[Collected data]

= = = = = = =

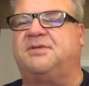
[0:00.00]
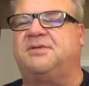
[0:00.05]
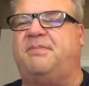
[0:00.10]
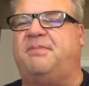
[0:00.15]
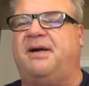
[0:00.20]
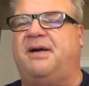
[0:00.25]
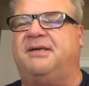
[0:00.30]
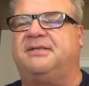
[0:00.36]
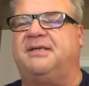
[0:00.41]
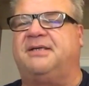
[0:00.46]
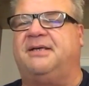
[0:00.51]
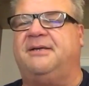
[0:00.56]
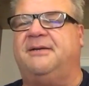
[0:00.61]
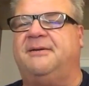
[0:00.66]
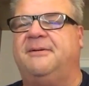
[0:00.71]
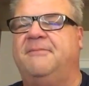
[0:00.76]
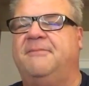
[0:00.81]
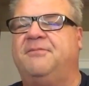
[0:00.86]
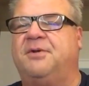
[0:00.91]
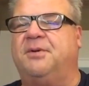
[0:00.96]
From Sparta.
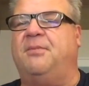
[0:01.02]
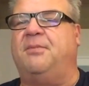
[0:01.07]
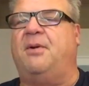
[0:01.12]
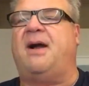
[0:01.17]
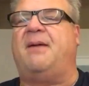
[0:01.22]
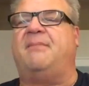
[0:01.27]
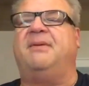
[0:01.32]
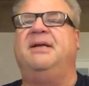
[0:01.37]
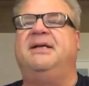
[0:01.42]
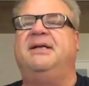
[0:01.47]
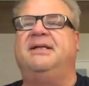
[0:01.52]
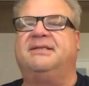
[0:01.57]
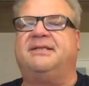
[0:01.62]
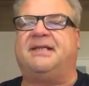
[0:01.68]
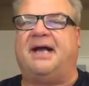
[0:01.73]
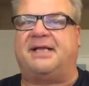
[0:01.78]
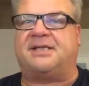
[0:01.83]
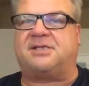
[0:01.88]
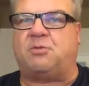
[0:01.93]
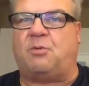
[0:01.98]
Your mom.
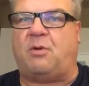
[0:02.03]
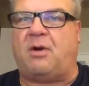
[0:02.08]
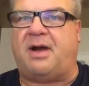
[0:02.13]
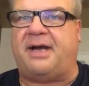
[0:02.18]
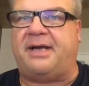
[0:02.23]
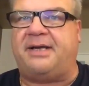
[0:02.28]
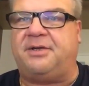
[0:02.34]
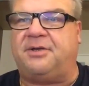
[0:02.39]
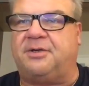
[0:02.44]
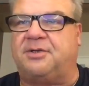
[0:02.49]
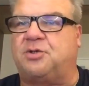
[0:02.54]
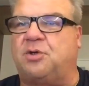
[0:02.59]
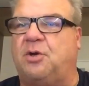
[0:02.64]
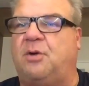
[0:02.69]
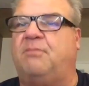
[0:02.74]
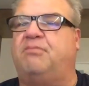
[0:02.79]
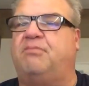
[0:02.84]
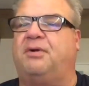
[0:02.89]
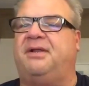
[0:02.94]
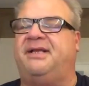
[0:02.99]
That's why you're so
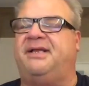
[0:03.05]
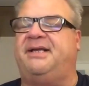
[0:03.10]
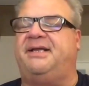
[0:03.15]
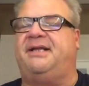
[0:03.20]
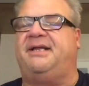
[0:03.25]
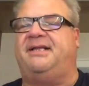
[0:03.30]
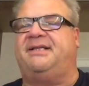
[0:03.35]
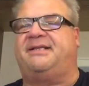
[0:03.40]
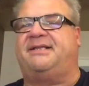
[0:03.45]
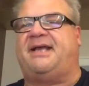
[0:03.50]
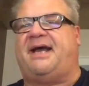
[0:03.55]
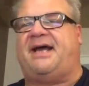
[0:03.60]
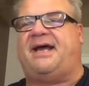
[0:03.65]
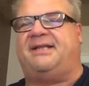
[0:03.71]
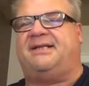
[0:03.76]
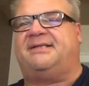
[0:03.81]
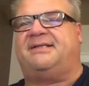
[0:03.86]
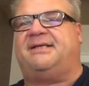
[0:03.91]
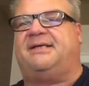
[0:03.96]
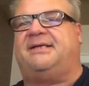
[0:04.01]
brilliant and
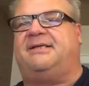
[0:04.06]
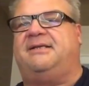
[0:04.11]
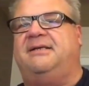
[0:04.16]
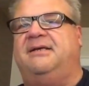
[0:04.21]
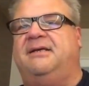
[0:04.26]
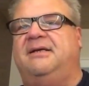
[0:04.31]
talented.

= = = = = = =

**WHAT TO WORK ON:** Output every entry verbatim but skip the pictures.

**EXERCISE SOLUTION:**
[0:00.00]
[0:00.05]
[0:00.10]
[0:00.15]
[0:00.20]
[0:00.25]
[0:00.30]
[0:00.36]
[0:00.41]
[0:00.46]
[0:00.51]
[0:00.56]
[0:00.61]
[0:00.66]
[0:00.71]
[0:00.76]
[0:00.81]
[0:00.86]
[0:00.91]
[0:00.96]
From Sparta.
[0:01.02]
[0:01.07]
[0:01.12]
[0:01.17]
[0:01.22]
[0:01.27]
[0:01.32]
[0:01.37]
[0:01.42]
[0:01.47]
[0:01.52]
[0:01.57]
[0:01.62]
[0:01.68]
[0:01.73]
[0:01.78]
[0:01.83]
[0:01.88]
[0:01.93]
[0:01.98]
Your mom.
[0:02.03]
[0:02.08]
[0:02.13]
[0:02.18]
[0:02.23]
[0:02.28]
[0:02.34]
[0:02.39]
[0:02.44]
[0:02.49]
[0:02.54]
[0:02.59]
[0:02.64]
[0:02.69]
[0:02.74]
[0:02.79]
[0:02.84]
[0:02.89]
[0:02.94]
[0:02.99]
That's why you're so
[0:03.05]
[0:03.10]
[0:03.15]
[0:03.20]
[0:03.25]
[0:03.30]
[0:03.35]
[0:03.40]
[0:03.45]
[0:03.50]
[0:03.55]
[0:03.60]
[0:03.65]
[0:03.71]
[0:03.76]
[0:03.81]
[0:03.86]
[0:03.91]
[0:03.96]
[0:04.01]
brilliant and
[0:04.06]
[0:04.11]
[0:04.16]
[0:04.21]
[0:04.26]
[0:04.31]
talented.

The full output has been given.